Изменить размер шрифта - +

У него вечерами полна квартира «чужих детей». Жена опять в Москве — и не пришлось бы ему ехать к ней, она пишет, что «при смерти», и письма такие тоскливые (только он привык и к тоскливым письмам, и к неизлечимым ее болезням — 20 лет уже всему этому, и что-то в душе притупилось, там, где раньше были сострадание и нежность). Вечерами — ни лампы, ни кресла, ни листа нотной бумаги перед ним — теперь ясно и то, что без этого он живет и проживет, а вот без «чужих детей», шума, смеха, бестолковщины, гипнотических сеансов, завывающего модную польку аристона он жить не может. Ему мало видеть их в аудиториях — он окружен и дома частью живущей на его счет, переженившейся между собой толпой «воспитанников» и «воспитанниц», уже обзаведшихся потомством, тоже присутствующим тут и требующим к себе внимания: кого-то он крестит, кого-то женит, кого-то лечит, кого-то устраивает «по гроб жизни». Среди них и старые друзья, и дети их, и внуки, и родственники родственников его и жены, наполняющие дом смехом, плачем, восторгами, жалобами, сплетнями. Вся эта орава требует от него помощи, совета, требует его времени, требует, чтобы он входил во все ее дела, чтобы кормил ее, чтобы развлекал и поучал.

В соседней аудитории сдвигаются скамейки, приглашается тапер и устраиваются иногда танцы.

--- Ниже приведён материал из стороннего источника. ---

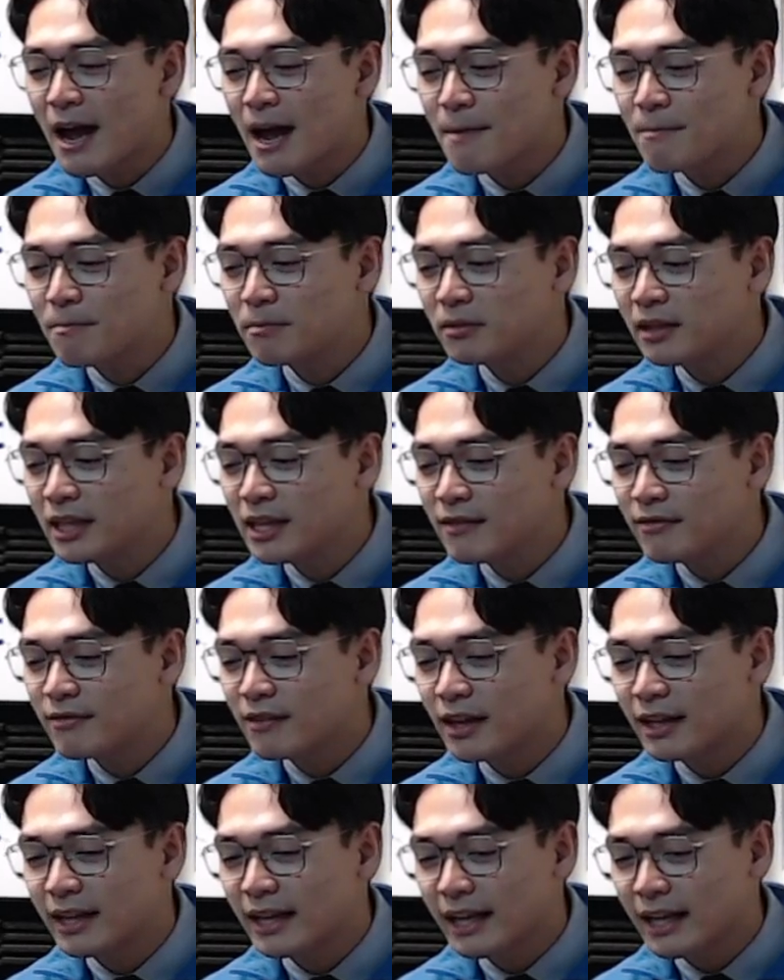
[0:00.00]
believe
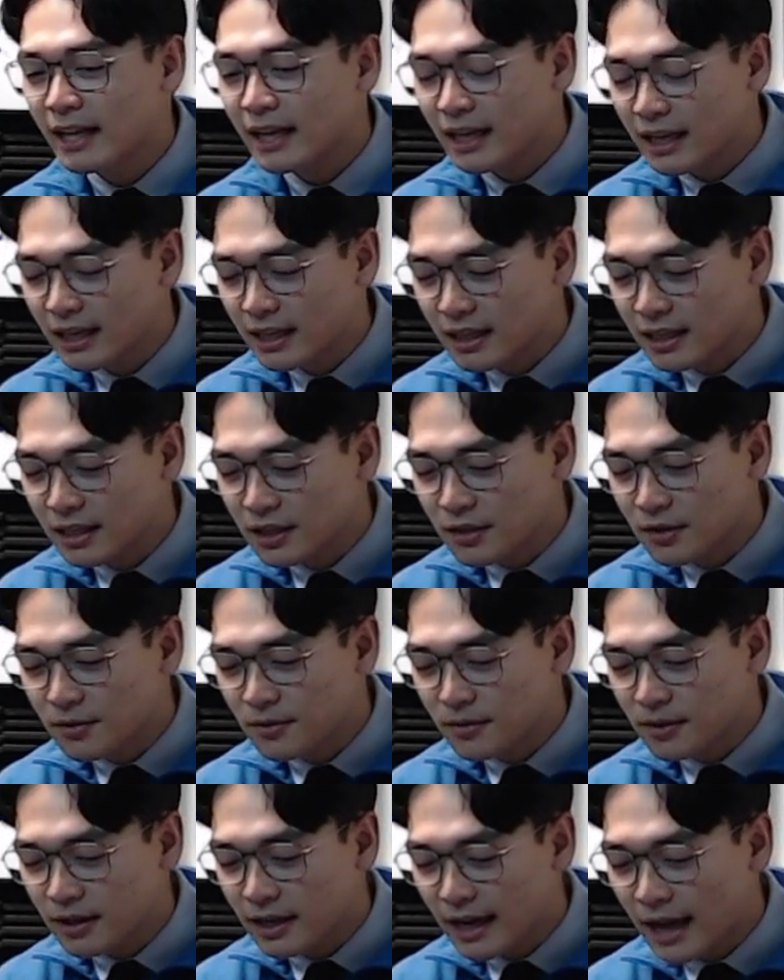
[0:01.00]
that,
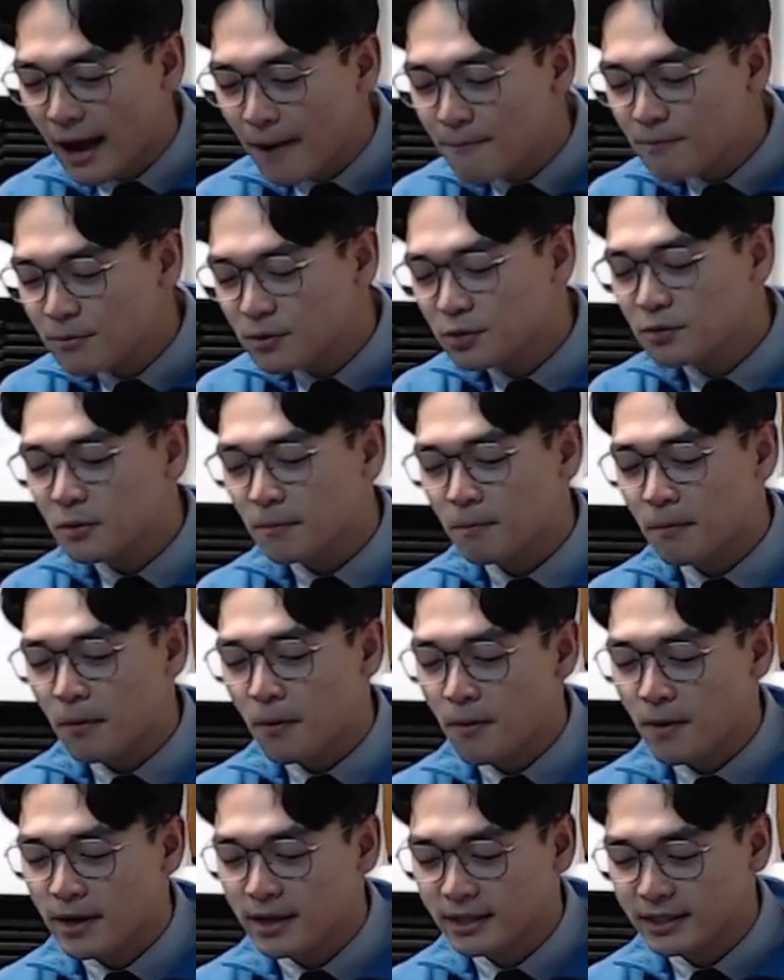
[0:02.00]
come to the
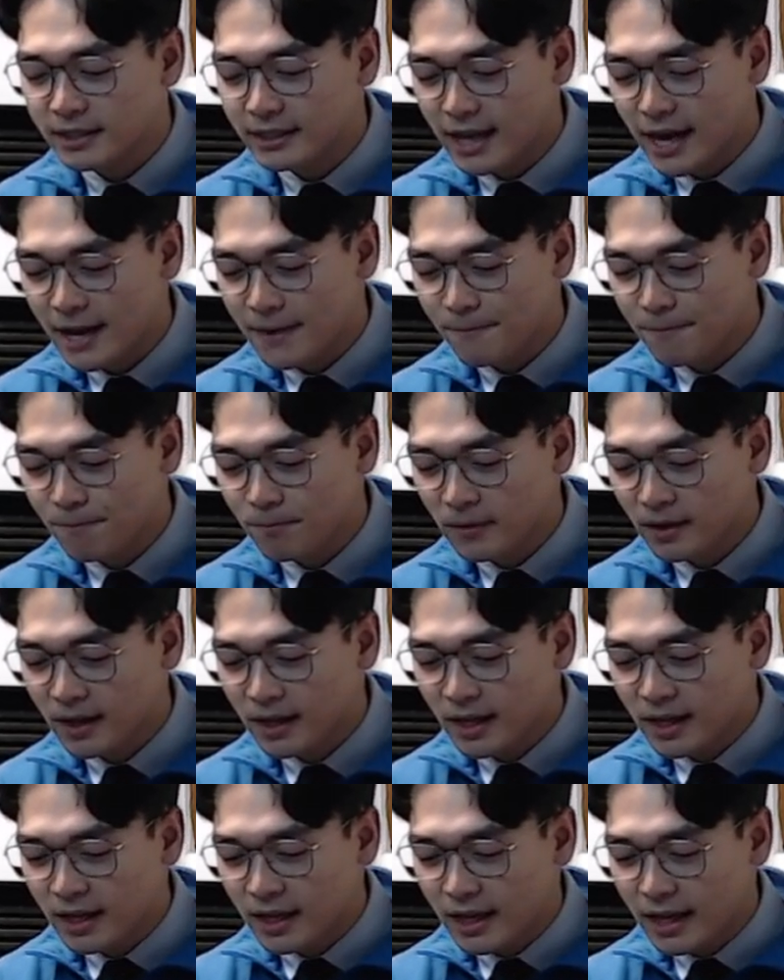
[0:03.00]
points that
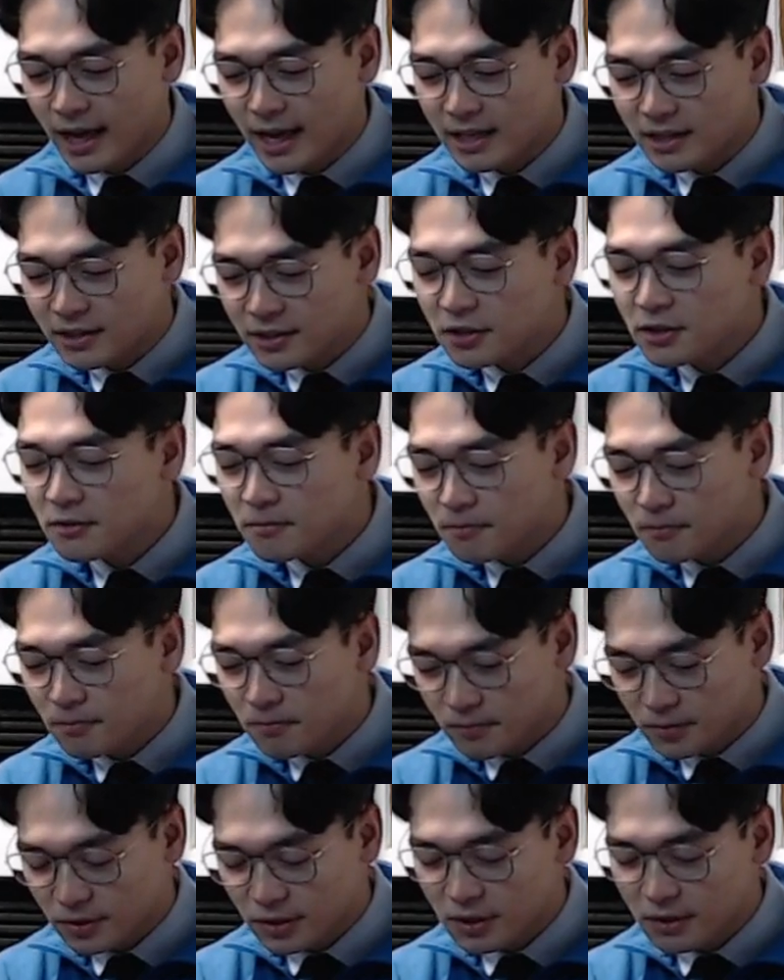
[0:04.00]
at
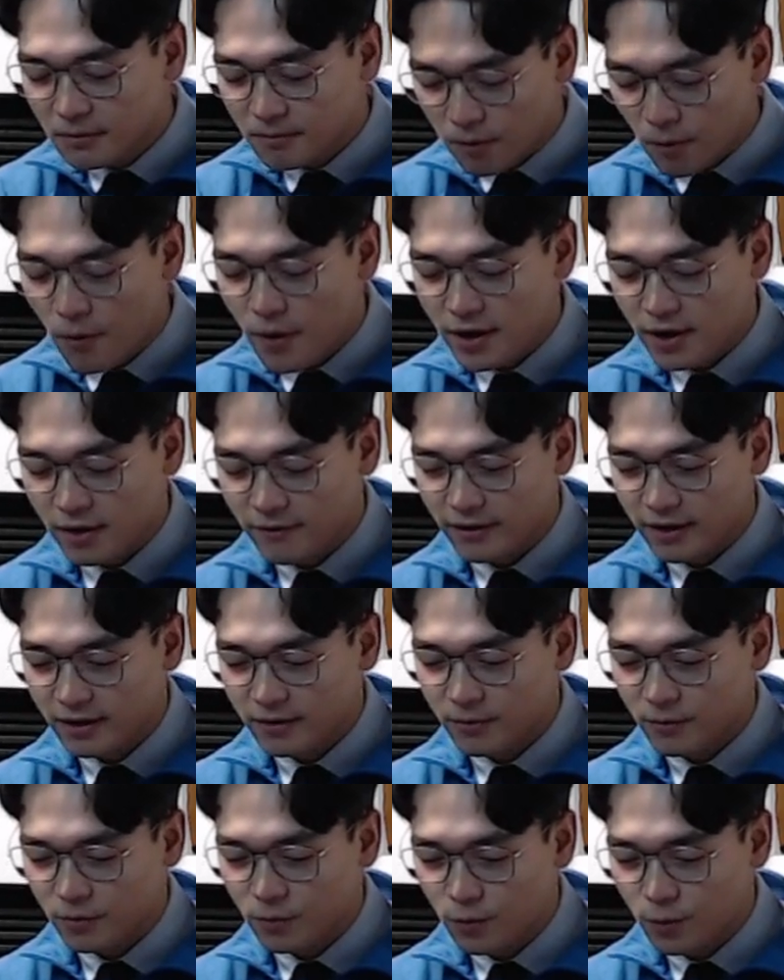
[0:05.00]
certain point of it,
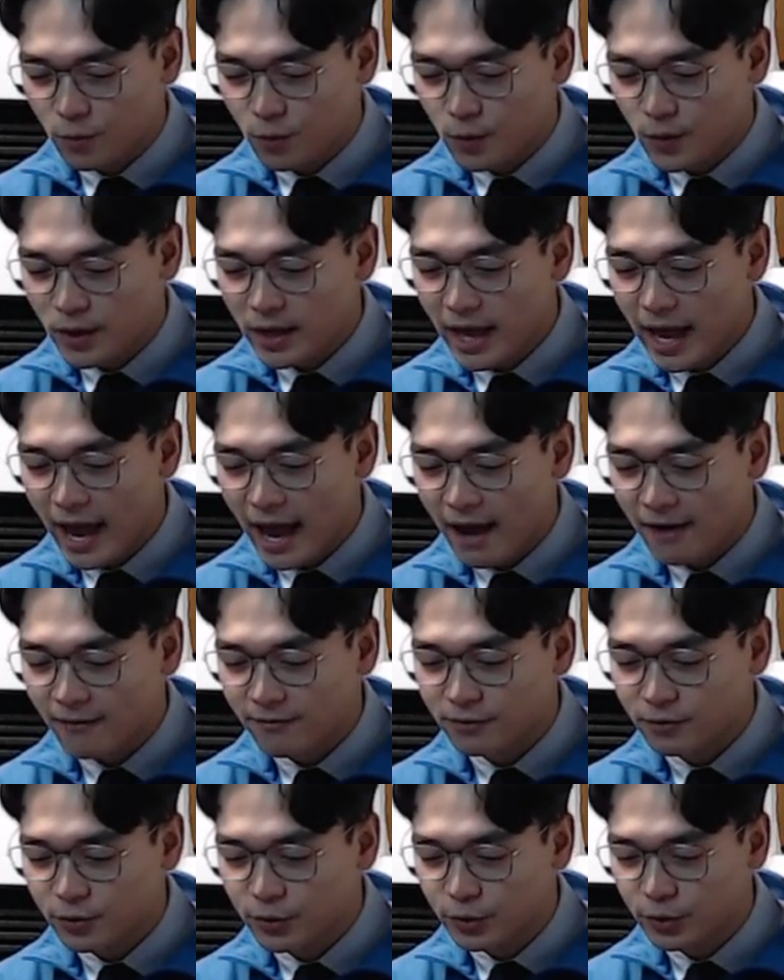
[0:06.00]
we have
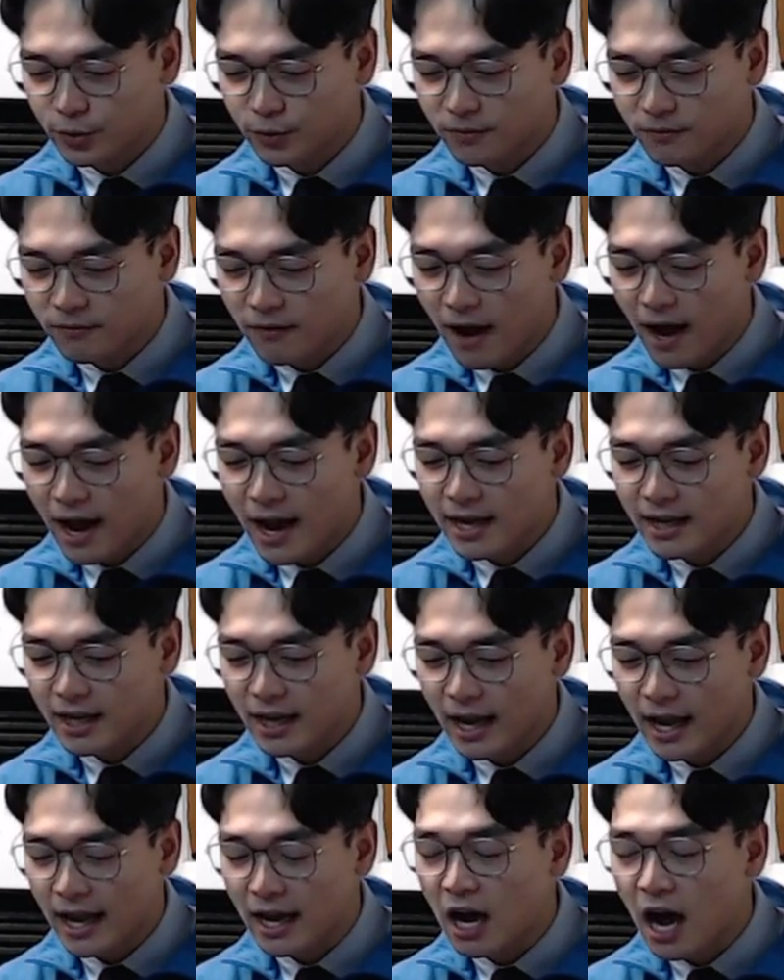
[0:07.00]
to find
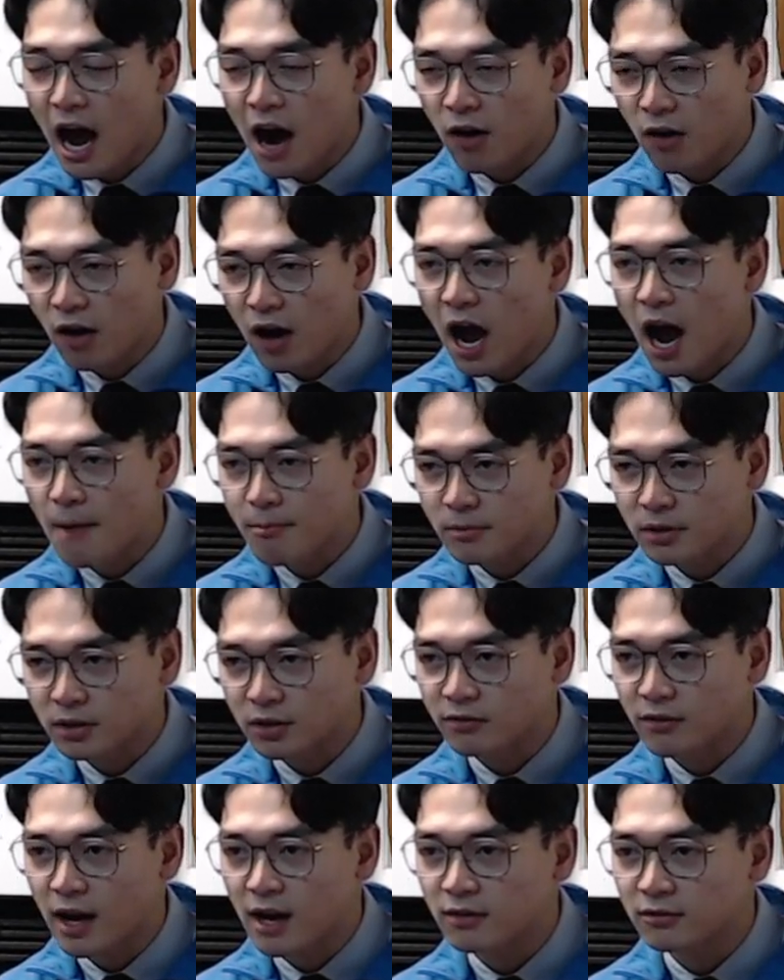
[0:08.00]
our common
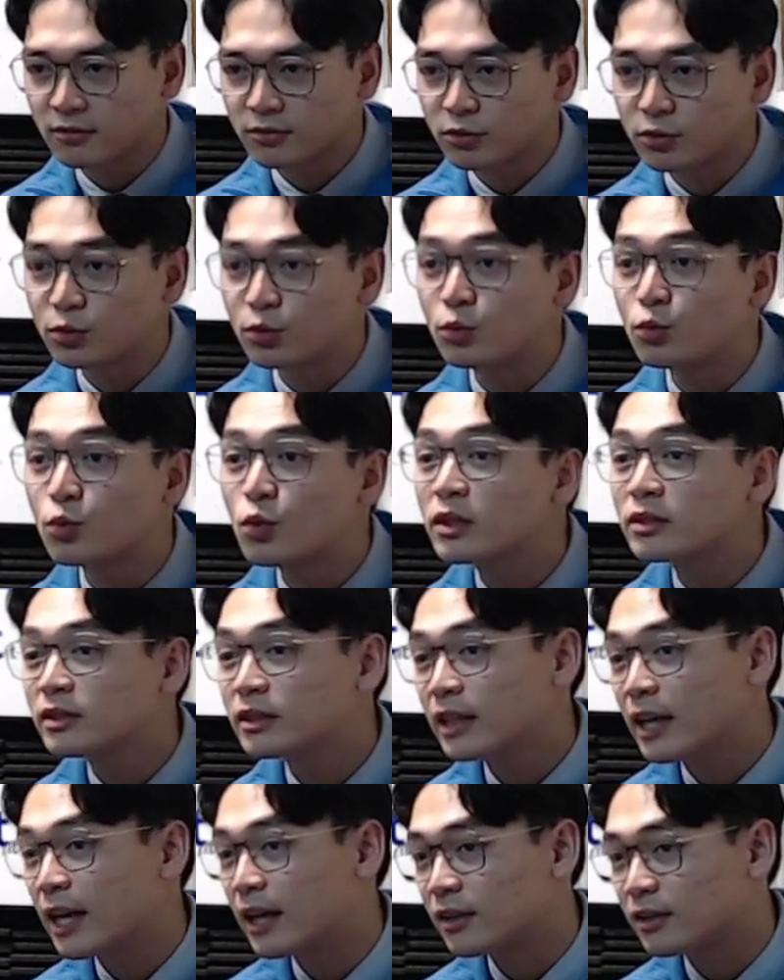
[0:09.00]
ground to work
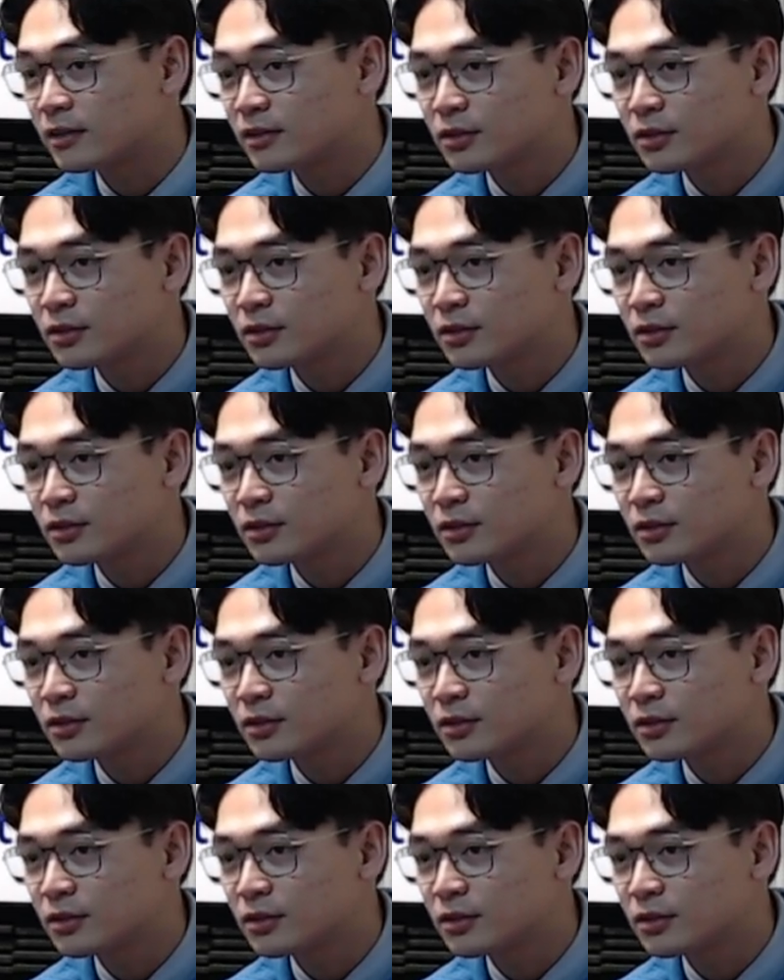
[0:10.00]
together.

На масленице 1887 года был такой бал — на этот раз костюмированный. Собралось человек тридцать гостей (а по хозяйству хлопотали какие-то «племянницы»). Бородин был одет мужиком — в кумачовую рубаху и высокие сапоги.

«Ты не поверишь, как летит время в этом водовороте, в этой бесконечной толчее жизни…»

И в кумачовой рубахе, в высоких сапогах, он много танцевал и смеялся, плотно ужинал, пел хором, подражал кому-то.

«…Дни мелькают за днями, точно телеграфные столбы мимо поезда по железной дороге, который несется на всех парах…»

В аудитории, где гремел рояль и где отплясывали кадриль так любившие его, но так мешавшие ему жить люди, он внезапно запнулся на полуслове и со всего громадного роста, со всей своей важностью рухнул на пол.

«…Иногда, право, становится даже страшно, когда подумаешь, как бежит время, и куда бежит, и ради чего бежит…»

Это был разрыв сердца. Сперва у плясавших мелькнула мысль, что он шутит — многие хохоча продолжали кадриль, особенно дальние, и не сразу остановили тапера.

Там, где был похоронен Мусоргский и где Александр Порфирьевич говорил над ним речь, подле огромного, безобразного монумента был поставлен и ему самому монумент — еще страшнее, роскошнее и безобразнее. Словно подражая тяжелой его фигуре, огромному мертвому телу, на руках принесенному сюда, огромные повисли венки с лентами из жесткого золотого глазета, с черными бархатными буквами, прославляющими ученого, музыканта и либерала, с золотыми кистями — размером в его кулак. Тяжелая решетка сдавила могильную плиту; мраморный бюст в воротничке и галстуке был прижат гранитным сводом грузной памятной доски с выгравированными темами его музыкальных сочинений, с славянской вязью фамилии, с химическими формулами его открытий. Две страшные лавровые ветви поднялись над бюстом и скрещиваются вверху — все это должно изображать «золотую музыкальную страницу, вписанную Бородиным в историю России».

Корсаков и Глазунов разбирали его последние работы. В день смерти он что-то подчищал в III симфонии, а накануне сидел над хором половецкого дозора. Тут же валялся чей-то доклад по гигиене, просмотренный и одобренный Бородиным. На докладе был нарисован камертон.